Exact copy, no pictures: return all the data below as written.

*LISTED RECORDS*:
-------

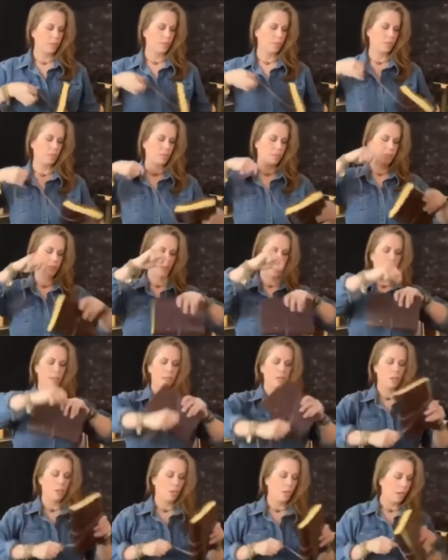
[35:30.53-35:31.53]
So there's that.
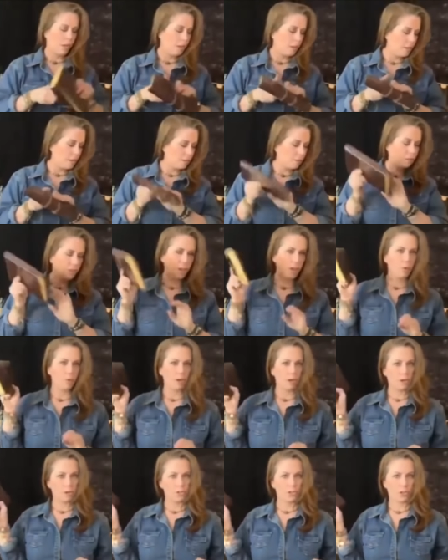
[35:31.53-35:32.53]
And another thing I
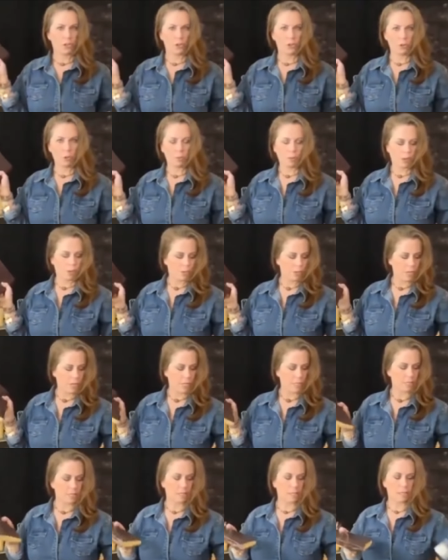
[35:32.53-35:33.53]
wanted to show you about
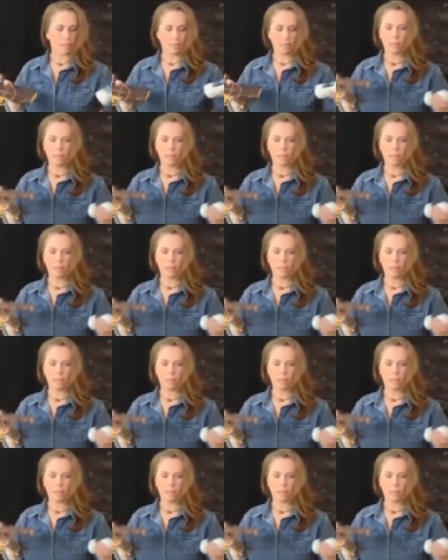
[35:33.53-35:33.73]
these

-------

*EXERCISE ANSWER*:
[35:30.53-35:31.53]
So there's that.
[35:31.53-35:32.53]
And another thing I
[35:32.53-35:33.53]
wanted to show you about
[35:33.53-35:33.73]
these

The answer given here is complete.